Ashov, sapaan karibnya, menekankan bahwa upaya transisi tersebut harus berkeadilan dan berkelanjutan. Hal ini dikarenakan bahwa industri ekstraktif seperti batubara acapkali melahirkan konflik di masyarakat dan bencana alam. Sehingga, pemerintah harus bisa menjamin bahwa sumber energi masyarakat Indonesia tidak merugikan orang lain.
“Dari situ juga, transisi kita seharusnya tidak menuju energi baru dan terbarukan, melainkan energi terbarukan. Energi baru seperti nuklir dan co-firing PLTU menggunakan biomassa mungkin minim emisi, tetapi apakah ia berkeadilan dan berkelanjutan? Bahaya terhadap masyarakat dan lingkungan masih ada, jadi rentan sekali itu akan jadi solusi palsu,” ujar alumni UI itu.
Menurut Ashov, Indonesia sejatinya memiliki kemampuan ekonomi untuk mengusahakan transisi energi terbarukan tersebut. Ia menambahkan bahwa proyeksi 100% energi terbarukan per 2045 itu tidak mustahil. Hal ini dikarenakan terjadinya penurunan harga yang drastis terkait teknologi energi terbarukan dalam satu dekade terakhir. Tak hanya itu, negara seharusnya memperoleh kekayaan dalam jumlah besar dari industri ekstraktif, yang dapat dijadikan modal untuk transisi dan redistribusi kekayaan.
“Namun hal tersebut terkendala oleh aspek ekonomi-politik. Jajaran pemerintahan kita masih banyak diisi oleh pengusaha batubara, yang berdampak pada lahirnya berbagai konflik kepentingan. Konflik kepentingan tersebut melahirkan komitmen pemerintah yang kontradiktif dalam mengusahakan transisi. Padahal, keharusan transisi itu sudah urgen,” ujar aktivis lingkungan itu.

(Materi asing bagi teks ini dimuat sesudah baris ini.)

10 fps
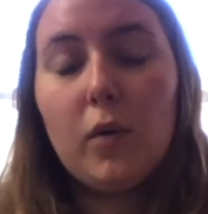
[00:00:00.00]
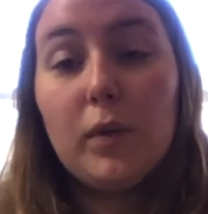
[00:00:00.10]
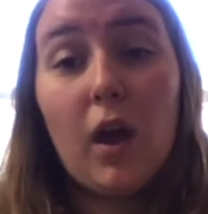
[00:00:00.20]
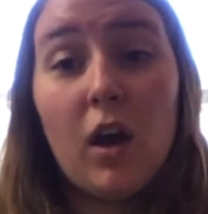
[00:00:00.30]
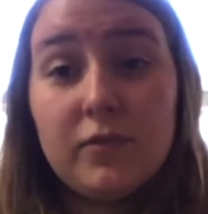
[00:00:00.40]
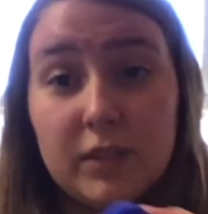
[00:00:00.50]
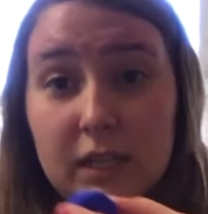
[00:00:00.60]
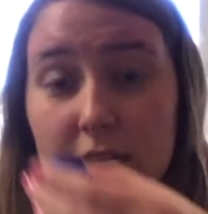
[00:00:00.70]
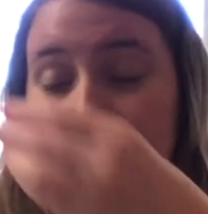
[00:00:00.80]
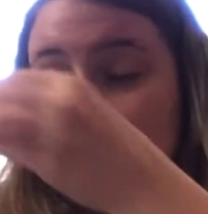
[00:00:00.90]
we
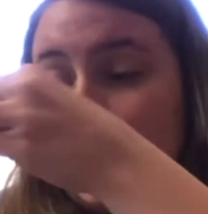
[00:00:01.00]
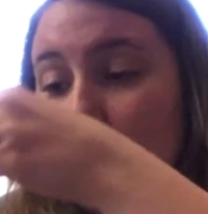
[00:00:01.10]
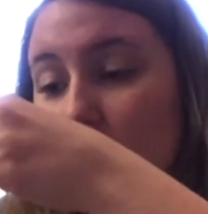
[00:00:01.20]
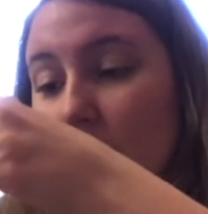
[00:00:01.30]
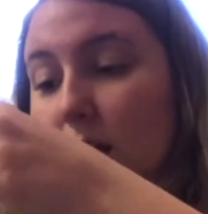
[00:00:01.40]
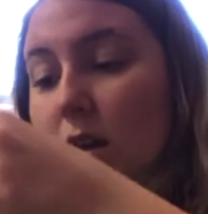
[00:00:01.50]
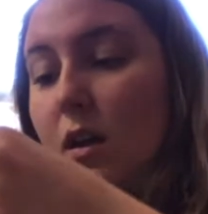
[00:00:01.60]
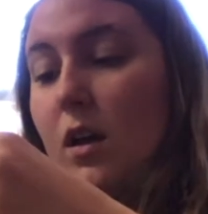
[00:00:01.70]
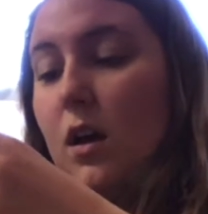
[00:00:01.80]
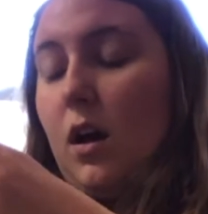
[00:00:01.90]
often see
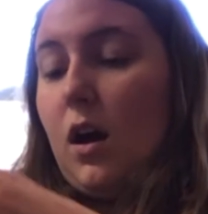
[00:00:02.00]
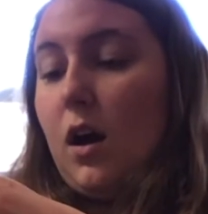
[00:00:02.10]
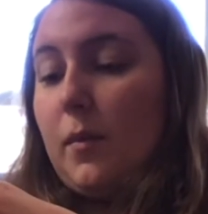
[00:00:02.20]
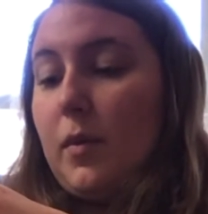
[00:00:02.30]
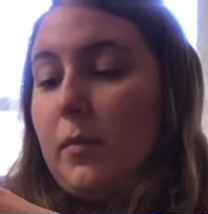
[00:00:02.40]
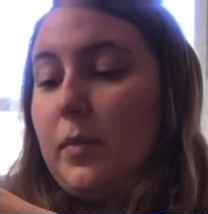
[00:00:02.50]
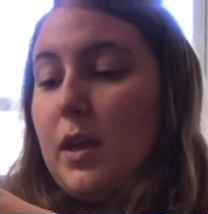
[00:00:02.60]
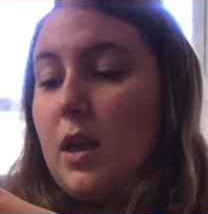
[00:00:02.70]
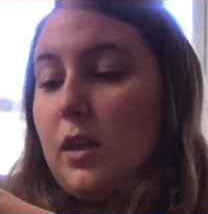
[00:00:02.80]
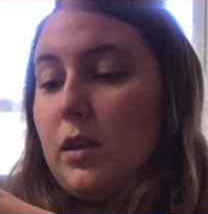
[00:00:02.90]
um,
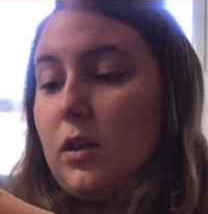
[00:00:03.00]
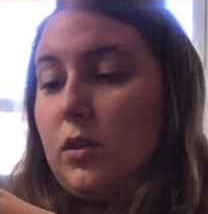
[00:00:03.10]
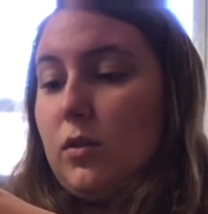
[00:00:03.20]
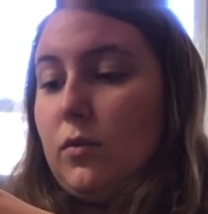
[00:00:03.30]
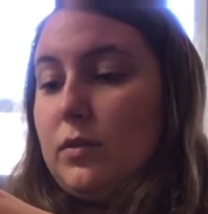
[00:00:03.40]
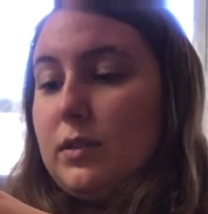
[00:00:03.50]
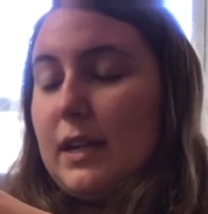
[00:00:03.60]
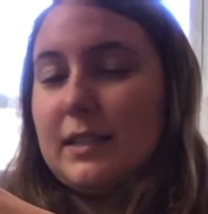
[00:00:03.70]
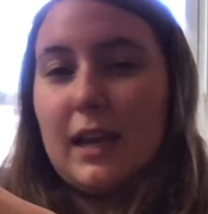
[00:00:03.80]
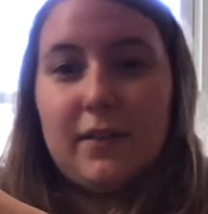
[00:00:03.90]
being used
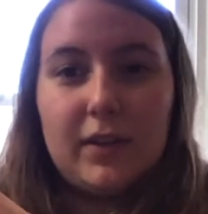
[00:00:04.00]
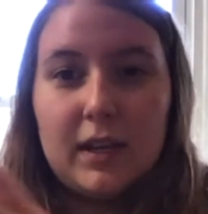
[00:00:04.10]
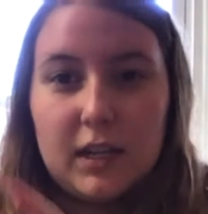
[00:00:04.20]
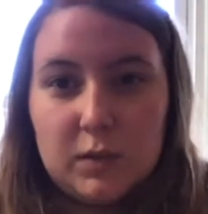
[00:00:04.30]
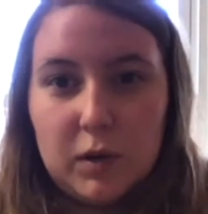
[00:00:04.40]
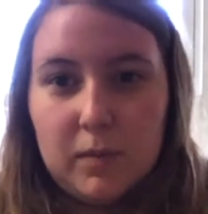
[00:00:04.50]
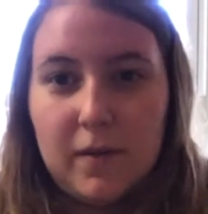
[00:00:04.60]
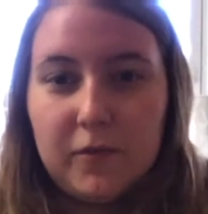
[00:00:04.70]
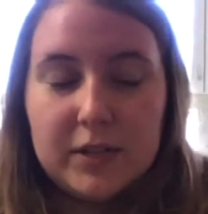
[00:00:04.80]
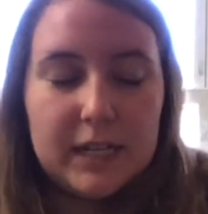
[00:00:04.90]
as kind of like an
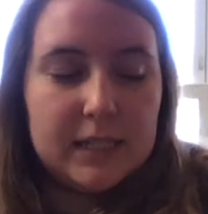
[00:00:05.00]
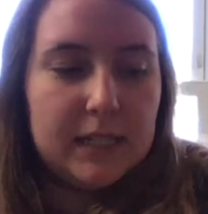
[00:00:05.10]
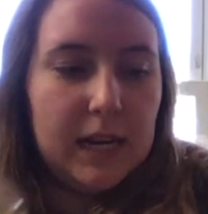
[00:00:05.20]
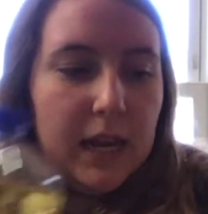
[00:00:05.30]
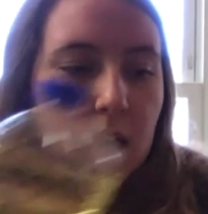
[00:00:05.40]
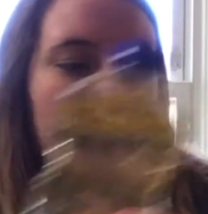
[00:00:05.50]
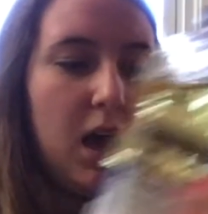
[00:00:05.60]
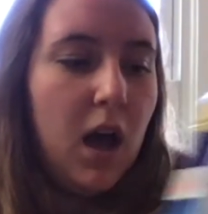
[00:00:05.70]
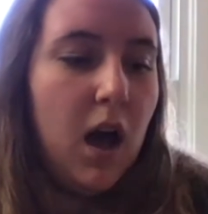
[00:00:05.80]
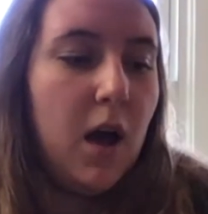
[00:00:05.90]
experiment for density
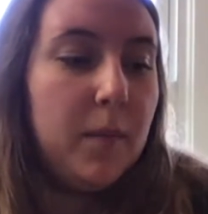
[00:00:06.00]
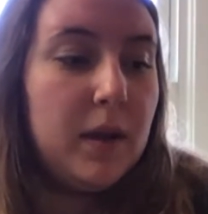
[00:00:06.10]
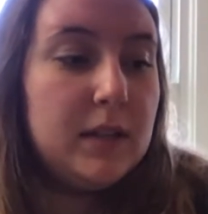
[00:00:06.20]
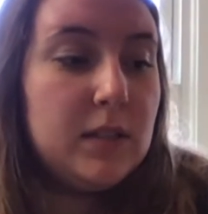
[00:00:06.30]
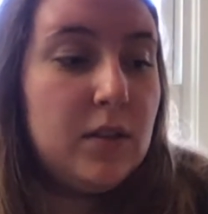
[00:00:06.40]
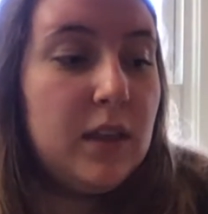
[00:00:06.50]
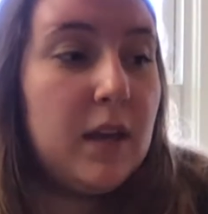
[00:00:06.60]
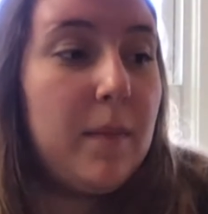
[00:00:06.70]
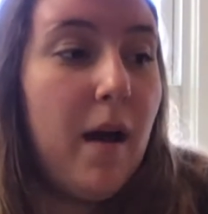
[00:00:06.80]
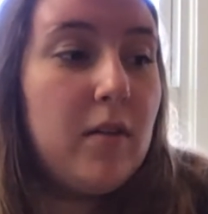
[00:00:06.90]
because um, you think
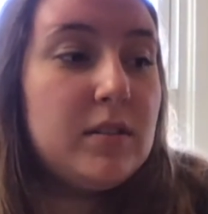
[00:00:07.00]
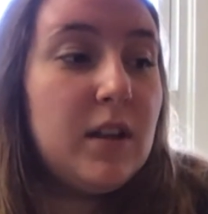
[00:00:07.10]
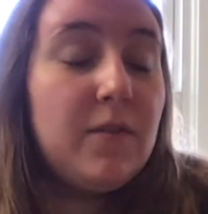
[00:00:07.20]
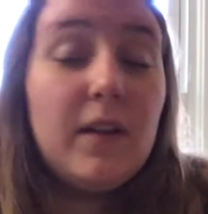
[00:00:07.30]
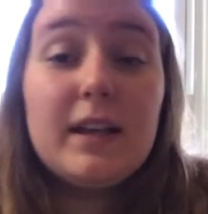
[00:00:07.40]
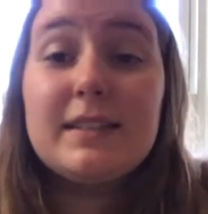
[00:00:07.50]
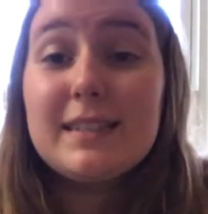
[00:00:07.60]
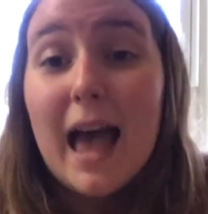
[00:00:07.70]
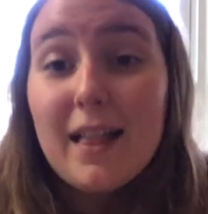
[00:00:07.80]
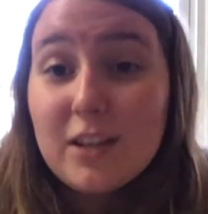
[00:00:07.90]
about stuff like
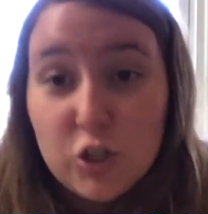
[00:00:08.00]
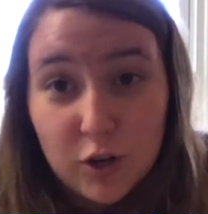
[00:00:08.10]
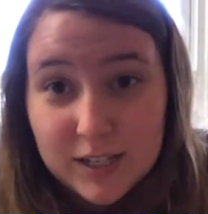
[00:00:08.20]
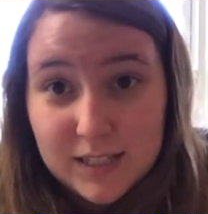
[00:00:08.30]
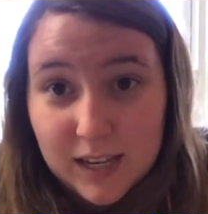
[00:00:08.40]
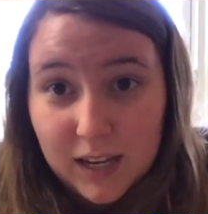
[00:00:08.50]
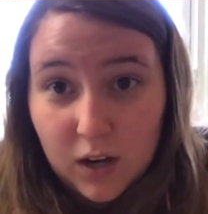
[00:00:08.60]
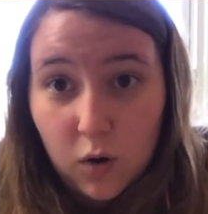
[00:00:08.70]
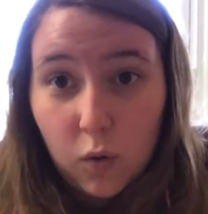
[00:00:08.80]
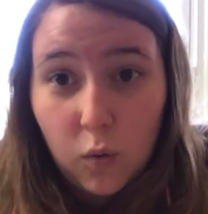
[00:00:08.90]
salad
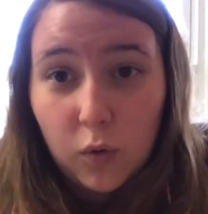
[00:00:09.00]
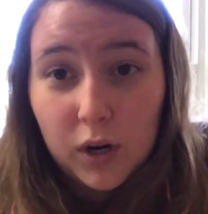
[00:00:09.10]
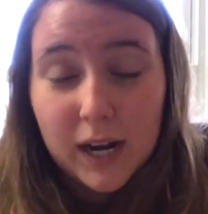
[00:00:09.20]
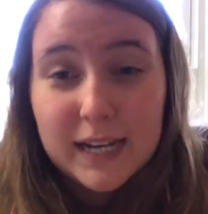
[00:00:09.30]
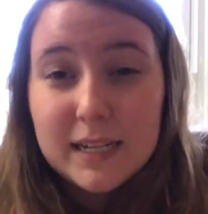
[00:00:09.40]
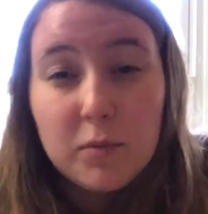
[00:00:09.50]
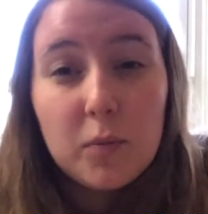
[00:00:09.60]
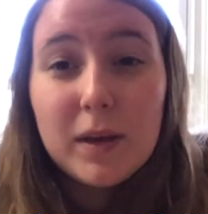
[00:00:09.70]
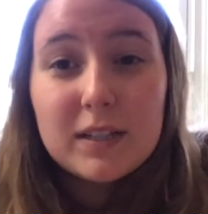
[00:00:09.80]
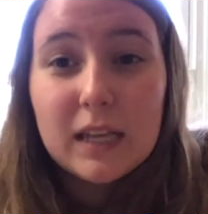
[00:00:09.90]
dressing or anytime you
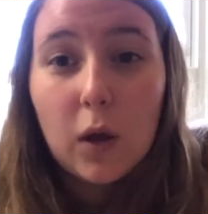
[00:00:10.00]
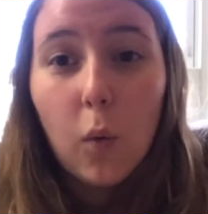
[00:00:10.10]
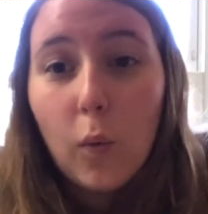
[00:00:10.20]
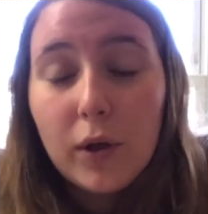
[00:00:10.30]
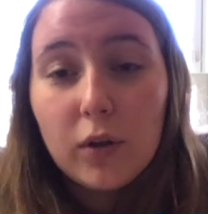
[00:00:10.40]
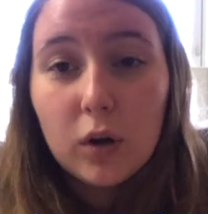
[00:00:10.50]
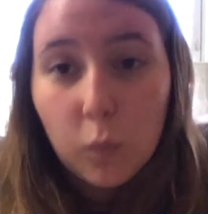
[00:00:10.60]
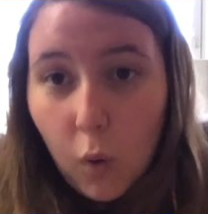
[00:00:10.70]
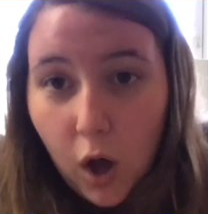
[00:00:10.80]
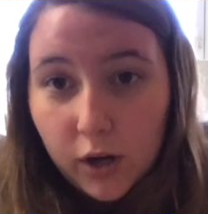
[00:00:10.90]
mix like oil or
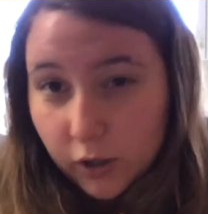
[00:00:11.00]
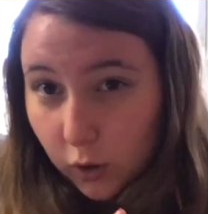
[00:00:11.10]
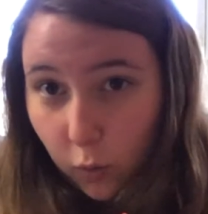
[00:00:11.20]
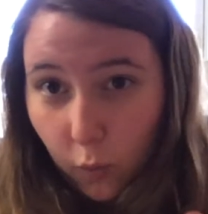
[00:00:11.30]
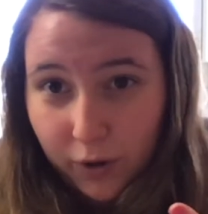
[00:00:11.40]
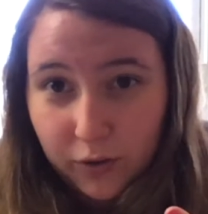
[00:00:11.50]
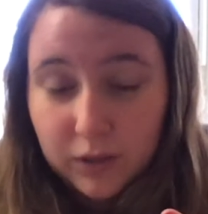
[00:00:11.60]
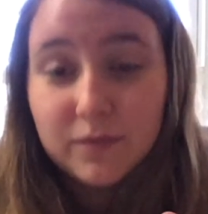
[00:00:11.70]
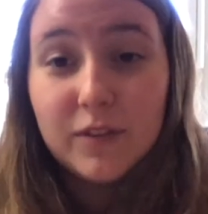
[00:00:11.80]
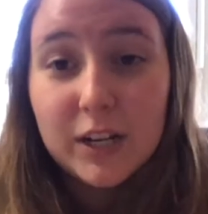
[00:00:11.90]
water or oil
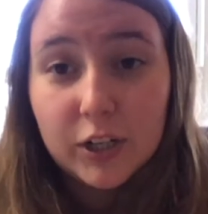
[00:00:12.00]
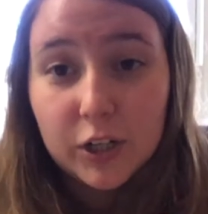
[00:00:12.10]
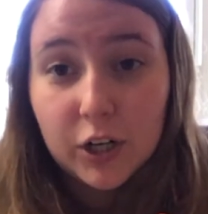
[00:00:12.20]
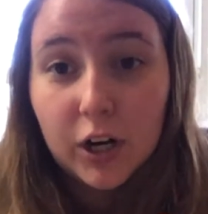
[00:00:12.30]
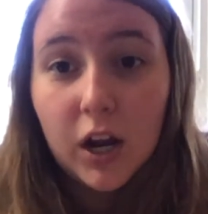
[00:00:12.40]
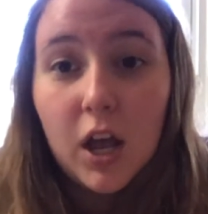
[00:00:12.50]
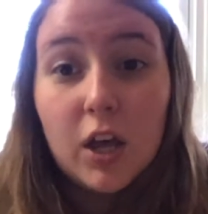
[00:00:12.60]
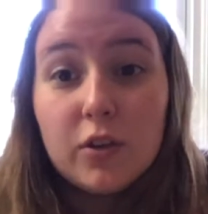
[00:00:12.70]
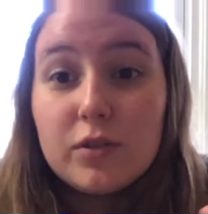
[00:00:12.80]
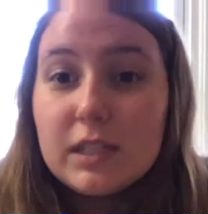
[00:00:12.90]
and vinegar,
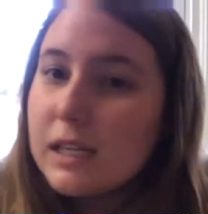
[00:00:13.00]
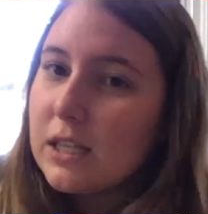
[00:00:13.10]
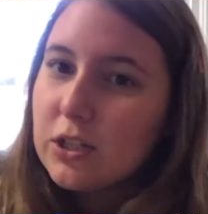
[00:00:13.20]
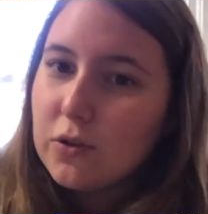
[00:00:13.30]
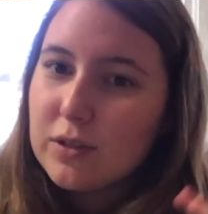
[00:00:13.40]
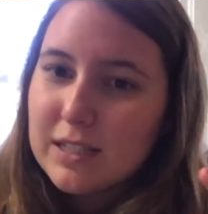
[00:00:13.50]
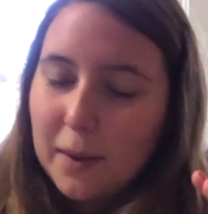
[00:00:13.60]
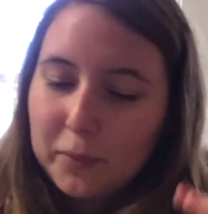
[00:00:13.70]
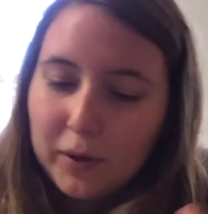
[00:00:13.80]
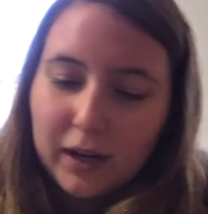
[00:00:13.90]
you'll see the two
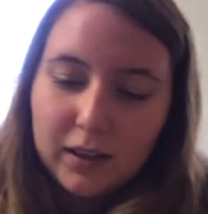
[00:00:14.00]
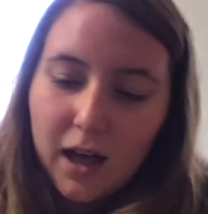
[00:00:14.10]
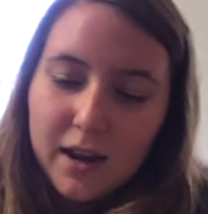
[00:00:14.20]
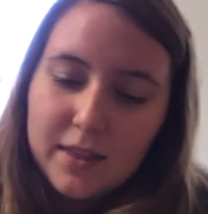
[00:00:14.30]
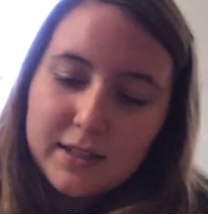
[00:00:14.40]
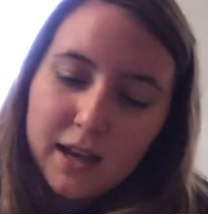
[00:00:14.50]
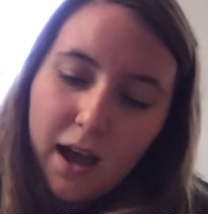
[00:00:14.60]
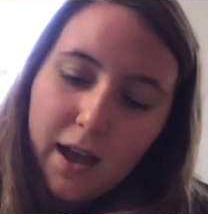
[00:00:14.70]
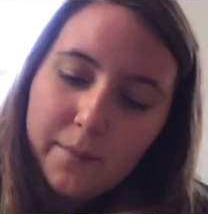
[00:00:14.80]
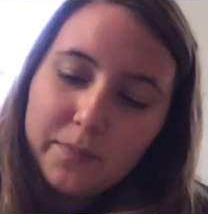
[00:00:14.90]
separate a lot of the
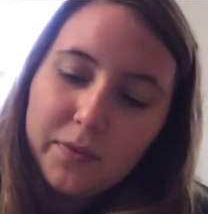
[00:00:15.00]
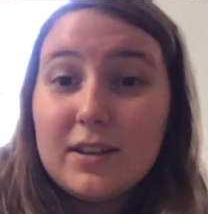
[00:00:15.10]
time.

Kontradiktif komitmen tersebut menurut Ashov, terlihat dari berbagai kebijakan energi yang tumpang tindih – sehingga muncul ketidakpastian hukum. Ia juga mengkritisi jumlah pemberian subsidi pada energi berbasis fosil yang masih besar, contohnya adalah pembebasan royalti untuk hilirisasi batubara. Hal tersebut juga semakin menjadikan tarif energi terbarukan di Indonesia tidak menarik untuk industri.
“Belum lagi dalam tambang energi fosil, seringkali partisipasi dan kebermanfaatan masyarakat itu diabaikan. Jadi ada tiga pilar yakni pemerintah, korporasi, dan masyarakat. Pemerintah sama korporasi hubungannya terlalu dekat, dan masyarakat hanya menjadi penonton saja,” tekannya.
Oleh karena itu, Ashov mengatakan bahwa dalam transisi yang berkeadilan dan berkelanjutan, partisipasi publik itu nomor wahid. Pembangunan perekonomian hijau harus demokratis dan terdesentralisasi, sehingga efektif. Tak hanya itu, Ashov mengatakan bahwa pemerintah harus segera memberikan moratorium terhadap pembangunan PLTU baru, serta melakukan phase-out PLTU yang telah beroperasi sesegera mungkin.
Webinar SRE UNAIR digelar pada Sabtu (30/4/2022) dengan mengangkat judul topik “Potensi dan Realita EBT: Sudahkah Senada.” Narasumber lain dalam kegiatan tersebut adalah Pakar EBT ITB Dr. Eng. Pandji Prawisudha.